[Dataset records]

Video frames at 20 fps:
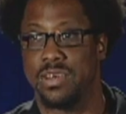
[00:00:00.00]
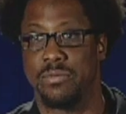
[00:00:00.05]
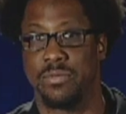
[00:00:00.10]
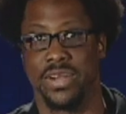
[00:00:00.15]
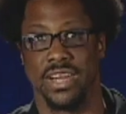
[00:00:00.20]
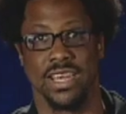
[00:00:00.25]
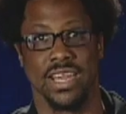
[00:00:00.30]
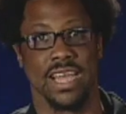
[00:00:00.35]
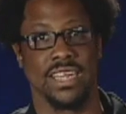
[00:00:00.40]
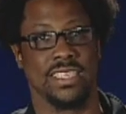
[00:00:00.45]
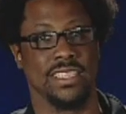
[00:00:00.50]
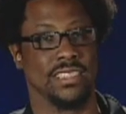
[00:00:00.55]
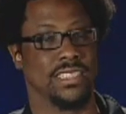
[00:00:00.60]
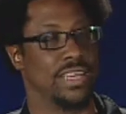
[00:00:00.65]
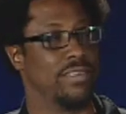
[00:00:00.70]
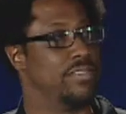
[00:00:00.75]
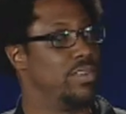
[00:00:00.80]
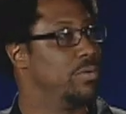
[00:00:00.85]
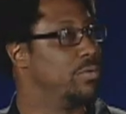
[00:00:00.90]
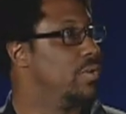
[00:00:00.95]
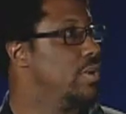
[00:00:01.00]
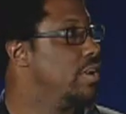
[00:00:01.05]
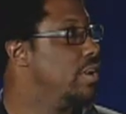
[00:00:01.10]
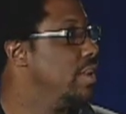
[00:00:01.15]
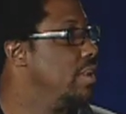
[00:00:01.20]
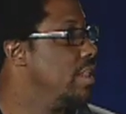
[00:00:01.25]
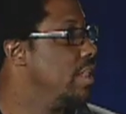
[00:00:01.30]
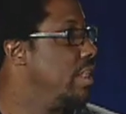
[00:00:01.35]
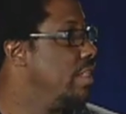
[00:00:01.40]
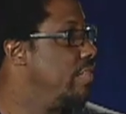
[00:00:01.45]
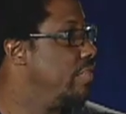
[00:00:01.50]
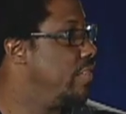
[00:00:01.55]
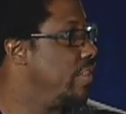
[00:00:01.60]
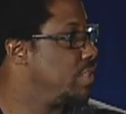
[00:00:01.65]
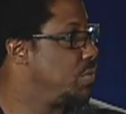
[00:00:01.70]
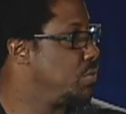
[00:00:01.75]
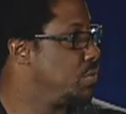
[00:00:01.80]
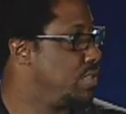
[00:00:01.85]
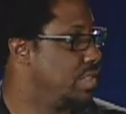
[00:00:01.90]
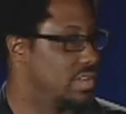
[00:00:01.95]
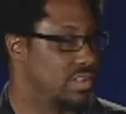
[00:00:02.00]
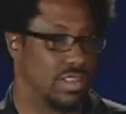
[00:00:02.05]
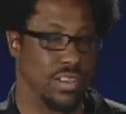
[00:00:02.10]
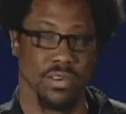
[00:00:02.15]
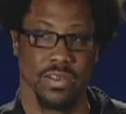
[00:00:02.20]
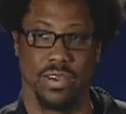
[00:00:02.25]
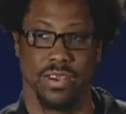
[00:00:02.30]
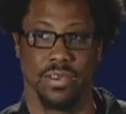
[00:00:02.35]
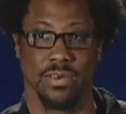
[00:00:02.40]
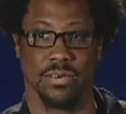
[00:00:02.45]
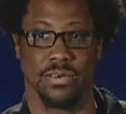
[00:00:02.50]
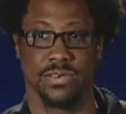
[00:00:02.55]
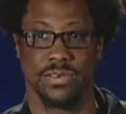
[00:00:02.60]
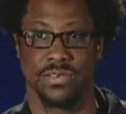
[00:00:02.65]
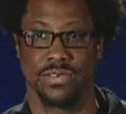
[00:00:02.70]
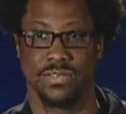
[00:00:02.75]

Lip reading: But in 1971, this was their logo.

• [EXERCISE REQUIREMENTS]
When you find the line that contains "[00:00:00.60]", retype it and every line after it through the end of the data above, exactly, with no pictures.

• [REPLY]
[00:00:00.60]
[00:00:00.65]
[00:00:00.70]
[00:00:00.75]
[00:00:00.80]
[00:00:00.85]
[00:00:00.90]
[00:00:00.95]
[00:00:01.00]
[00:00:01.05]
[00:00:01.10]
[00:00:01.15]
[00:00:01.20]
[00:00:01.25]
[00:00:01.30]
[00:00:01.35]
[00:00:01.40]
[00:00:01.45]
[00:00:01.50]
[00:00:01.55]
[00:00:01.60]
[00:00:01.65]
[00:00:01.70]
[00:00:01.75]
[00:00:01.80]
[00:00:01.85]
[00:00:01.90]
[00:00:01.95]
[00:00:02.00]
[00:00:02.05]
[00:00:02.10]
[00:00:02.15]
[00:00:02.20]
[00:00:02.25]
[00:00:02.30]
[00:00:02.35]
[00:00:02.40]
[00:00:02.45]
[00:00:02.50]
[00:00:02.55]
[00:00:02.60]
[00:00:02.65]
[00:00:02.70]
[00:00:02.75]

Lip reading: But in 1971, this was their logo.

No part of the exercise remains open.